I say that when the Bible talks about what Adam did, it’s talking about what we ourselves did. We were there “in the beginning” ourselves, because, being God’s offspring and made in His image, we are not material beings but spiritual beings. So we’re eternal. That’s the very nature of spirit: it never comes into being; it never goes out of being. That’s why in the Bhagavad-gita the soul is described not only as ajah, “unborn,” and nityah, “eternal,” but also as puranah, the oldest.

This means that all of us are primordial persons. When the Bible talks about Adam, then, it’s actually talking about us. As a matter of fact, “adam” is simple Hebrew for “man.” We can all step forward and introduce ourselves with that old palindrome: “Madam, I’m Adam.”

So we’re to blame. And what did we do? What’s our sin at the root of it all?

We decided that we didn’t want to serve God but wanted to become God ourselves. In other words, we became envious of God and wanted to take His place. That is our fall. And we are still fallen to this day because we still have that attitude.

You see, as the offspring of God, made in His image, we inherit the qualities of God—like Him, we are eternal, full of knowledge and bliss. But we possess those divine qualities in minute quantity. For we are not God. God is great and One without a second. We, His creatures, are tiny and many without number. The creator is independent, and we are dependent. The dependent many are by constitution eternal servants of the independent One, and as long as we act as servants, we remain in the kingdom of God and enjoy full divine life with Him.

But some among the innumerable, dependent souls don’t like that subordination. We thought—and still think—it better to be God. We rebellious souls are sent into the material world, a place created just for us to play out our fantasies. We cannot be God—the post is filled—but here we can forget Him and work on our own little God projects.

That’s why this world is so crazy and hellish. It’s chock-full of people trying to make it as God—driven to be the enjoyer and the controller; mad to be the lord of all they survey. And with such a desire naturally comes envy and hate, as we plunge into an unresting struggle to own and control the resources of matter, to seize what others have and annex it to ourselves, and to defend what we’ve snatched against the encroachment of others.

But all this springs from the original sinful will—the desire to become the Lord. All beings born into the material world, Krsna explains in Bhagavad-gita (7.27), show the taint of this original sin in the form of desire and hate. That desire and hate breaks out everywhere, but the original desire is, Why can’t I be God?
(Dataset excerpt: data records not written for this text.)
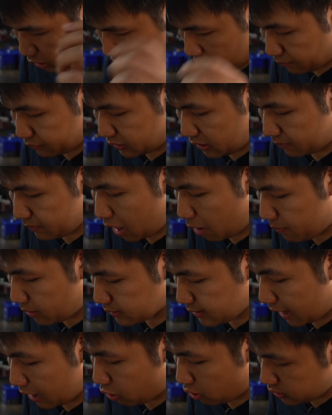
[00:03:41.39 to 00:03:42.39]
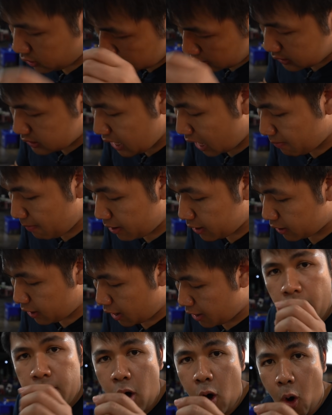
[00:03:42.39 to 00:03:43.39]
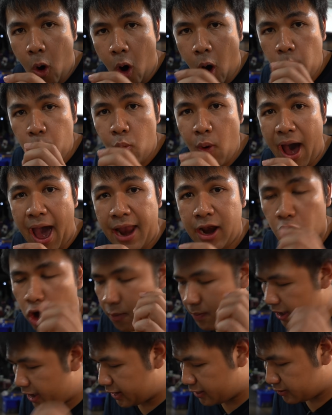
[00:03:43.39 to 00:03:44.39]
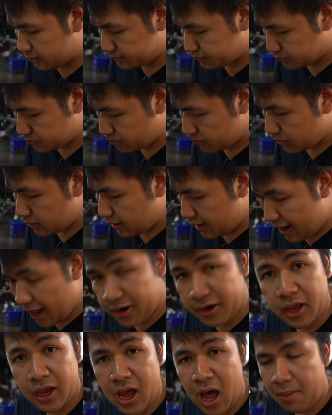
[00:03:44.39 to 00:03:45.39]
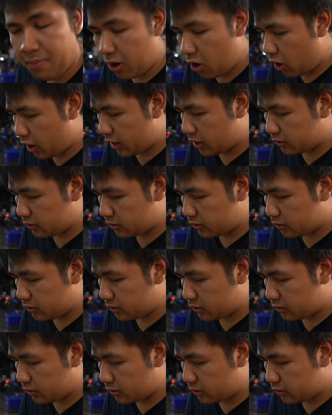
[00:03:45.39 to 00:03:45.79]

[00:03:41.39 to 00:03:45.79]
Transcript: น้ำจิ้มข้าวมันไก่เขาถึงเครื่องมากเลยนะ หอมหวานแล้วก็เผ็ดกำลังดีครับอร่อย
And the original hate, Why should Krsna be God?

But we can change our will at any time. By fully acknowledging that God is the proprietor of everything, the friend of everyone, and the enjoyer of all, we can end this stupid and vicious struggle to dominate and control each other and to possess this earth for ourselves. Now we have dedicated some of our best brains to furthering this struggle; and bestowed upon suffering humanity the ripe fruit of our original sin—the Adam bomb.

Krsna predicts in Bhagavad-gita (16.9) that persons who are envious of Him “engage in horrible works meant to destroy the world.” It sure sounds like He’s talking about us and our Adam bomb.

And it looks like we had better do something about it soon.